San Francisco has no excuses for not solving its problems

Some politicians talk about a “city on a hill” as an example to others; San Francisco is a city on many gorgeous hills, but few cities could emulate its success. photo: fred hsu

A company I know of recently moved into smaller office space. Through a Byzantine process of internal politics and negotiation and grandstanding, most departments ended up with less space, fewer offices, and more shared space. But one department, headed by a friend of mine, got bigger space, more offices, and even where its members had to share space, they got prime locations with bigger desks. Despite all of that, not everything was to his liking; but I stopped my friend early on when he was complaining. I told him that everyone else is worse off than his department, and it behooves him to recognize that no one will sympathize with his complaints. No one will care that the butler failed to properly iron your newspaper this morning.

On an urban scale, think about this city in which we live. It is — no boosterism intended here — an amazing place. Beautiful location. Great weather. Booming economy. Well-educated population. Vibrant cultural and artistic life. A large and growing city budget, with generous social welfare and arts programs. Yet your 15-minute commute home took 90 minutes yesterday because Muni’s trains are too few, too crowded, and the one in the tube ahead of yours broke down so you had to switch to an above-ground bus, which took forever because everyone else had the same idea and the buses were timed 30 minutes apart. Your car windows were smashed by some criminal who couldn’t live without the 2009 iPod you accidentally left in the back seat, and the meth addict who slept on your front porch thanked you by throwing up in your mailbox.

Don’t complain about those shortcomings to people from elsewhere. Just don’t. Because most of the rest of the country has it a lot worse, beginning with digging out from under three feet of snow or dodging bullets on Chicago’s streets or having police departments laid off because of lack of funds.

When it comes to solving San Francisco’s problems, no help will come from elsewhere. It shouldn’t. Our leaders have all of the tools they need at their disposal. In fact, it might never be better times for a city than San Francisco has it today.
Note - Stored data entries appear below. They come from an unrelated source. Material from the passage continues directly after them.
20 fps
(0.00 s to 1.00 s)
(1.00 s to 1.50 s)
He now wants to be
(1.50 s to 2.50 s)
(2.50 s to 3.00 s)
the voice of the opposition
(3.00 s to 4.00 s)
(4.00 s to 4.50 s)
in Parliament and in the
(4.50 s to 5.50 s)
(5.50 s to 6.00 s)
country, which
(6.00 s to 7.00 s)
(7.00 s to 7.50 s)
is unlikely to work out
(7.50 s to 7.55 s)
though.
Imagine if you just became the prime minister of Greece. Your country’s debt is 176 percent of its GDP, and no one realistically expects you to pay it off. Unemployment is 25 percent. Your country’s finances are closely monitored by international agencies that don’t trust you, with frankly good reason. And you don’t trust your own businesses or citizens to pay taxes. Even at the best of times, your economic foundation is limited, overly reliant on a few industries. Right-wing and left-wing extremism and attacks on foreigners have grown.

Or pretend that you are the mayor of Detroit. From 2000 to 2010, your city lost a quarter of its population; fully 60 percent of your population fled from 1950 to 2010. Major industries migrated to the suburbs decades ago. In 2013, your city filed for the largest municipal bankruptcy in U.S. history, and you were forced to endure outside control of the city’s finances. Forbes magazine called it the most dangerous U.S. city in 2012 – for the fourth year in a row.
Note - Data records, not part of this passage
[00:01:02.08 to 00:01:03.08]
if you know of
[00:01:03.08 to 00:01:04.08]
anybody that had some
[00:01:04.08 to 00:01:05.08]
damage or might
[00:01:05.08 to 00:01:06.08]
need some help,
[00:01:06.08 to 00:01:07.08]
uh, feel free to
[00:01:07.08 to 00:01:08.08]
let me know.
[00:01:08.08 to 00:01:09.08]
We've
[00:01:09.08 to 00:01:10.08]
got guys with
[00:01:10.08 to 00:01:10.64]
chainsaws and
If you were that prime minister or that mayor, you would look at San Franciscans’ complaints and say, “Cry me a river.” Even places in less stress than Detroit and Greece simply don’t have the resources that the City by the Bay has.
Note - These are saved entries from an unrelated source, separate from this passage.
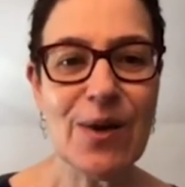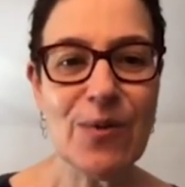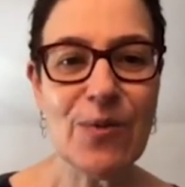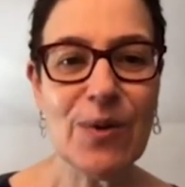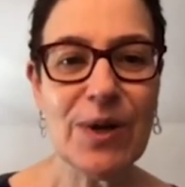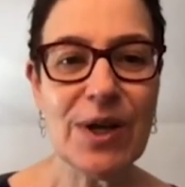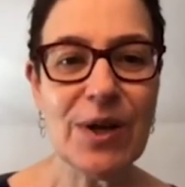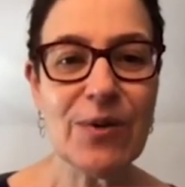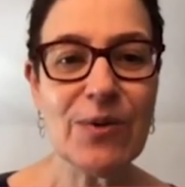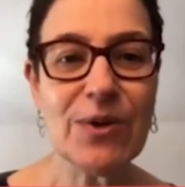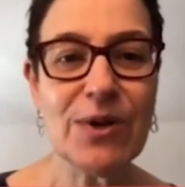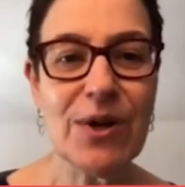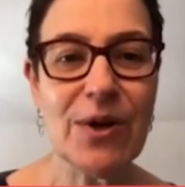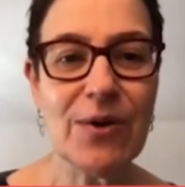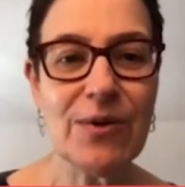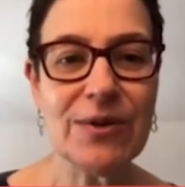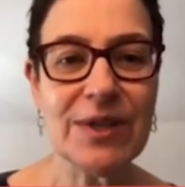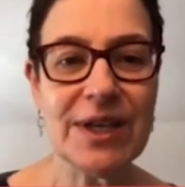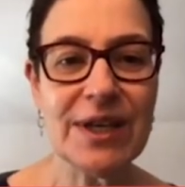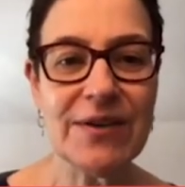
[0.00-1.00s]
we don't
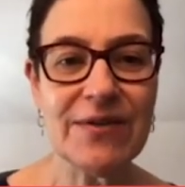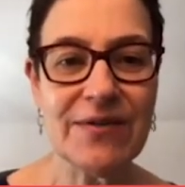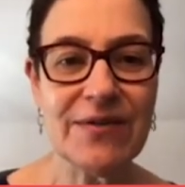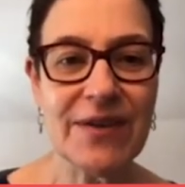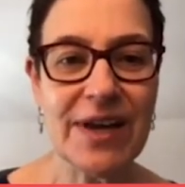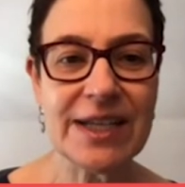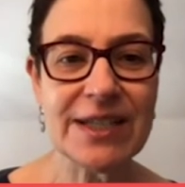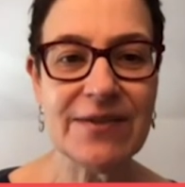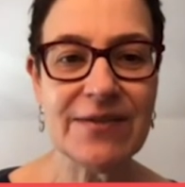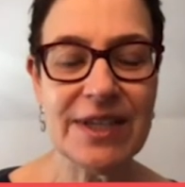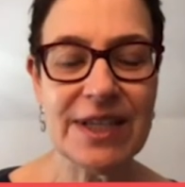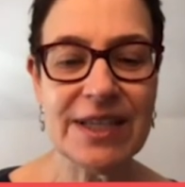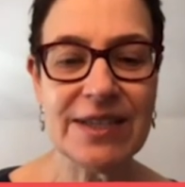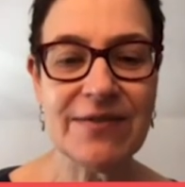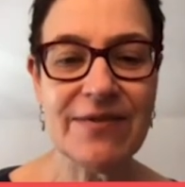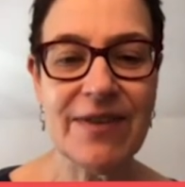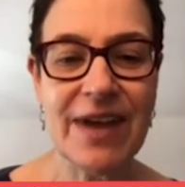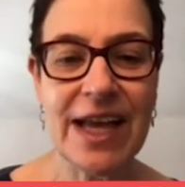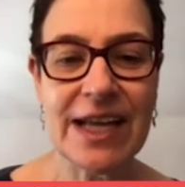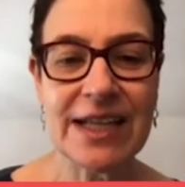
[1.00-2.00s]
know the effect of
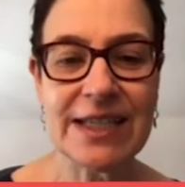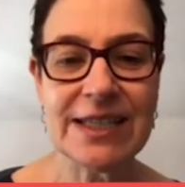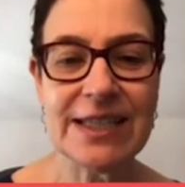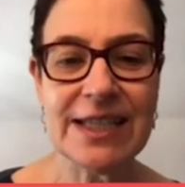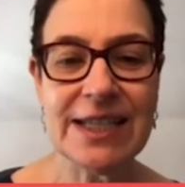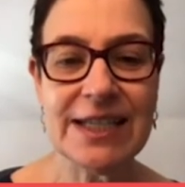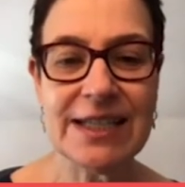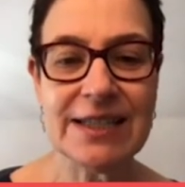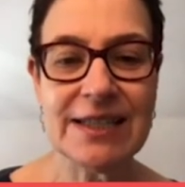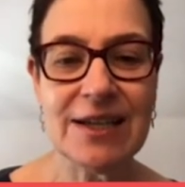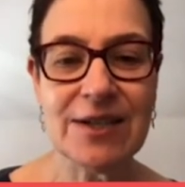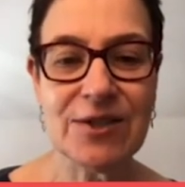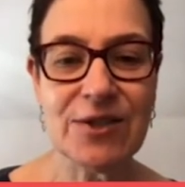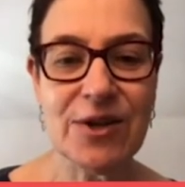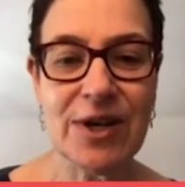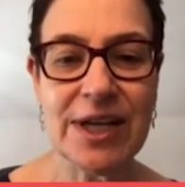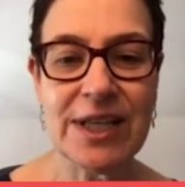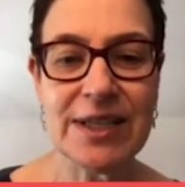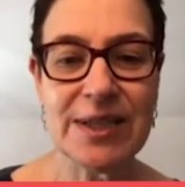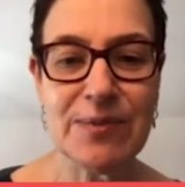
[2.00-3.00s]
these vaccines on
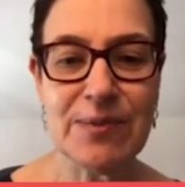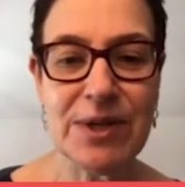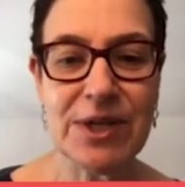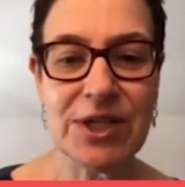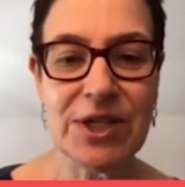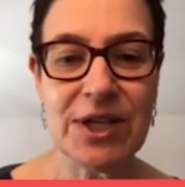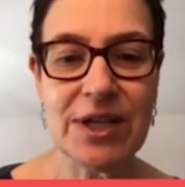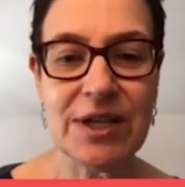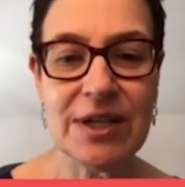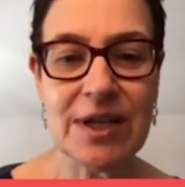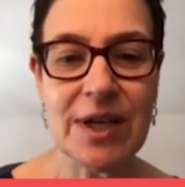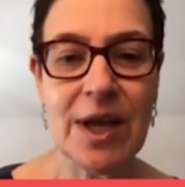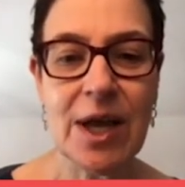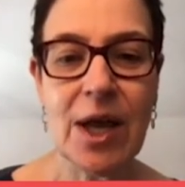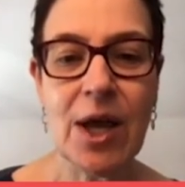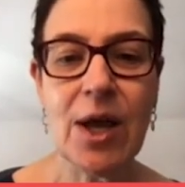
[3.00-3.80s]
transmission.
Now imagine that you have become mayor or a supervisor of San Francisco. San Francisco’s budget is more than $8 billion a year (about the same as that for the much-bigger Los Angeles). The city’s population is booming and expected to continue booming for decades, bringing in tens of thousands of new people and therefore tax dollars and new businesses. Many businesses are booming. The political establishment is almost totally Democratic; there is no vicious inter-party warfare like in Washington — instead, there are only Democrat-on-

Democrat attacks.

What this means is that you are a leader in a city that has resources and opportunities like almost no other city ever before. You have funds — $8 billions-worth of them — to solve problems, you have a relatively unified political establishment and voter base behind you, and you have smart and talented people to work on any project, whether it be homelessness or crime or technology utilization or poverty reduction.

The fact that you have a very large budget and still have to do hard bargaining to get it to fit within the constraints of a mere $8 billion is cause for concern. The fact that property crime is growing is another concern. NIMBYs are rampant, small retail businesses are suffering, the transportation system is overloaded, no one is calling the public education system a model, and nonprofits and moderate-income residents are fleeing to lower-cost communities.

Voters shouldn’t tune out of politics because things seem to be going well. Because if we can’t solve these problems with all of the resources and the advantages of living in this golden city at this golden time, then heaven help us when things go bad.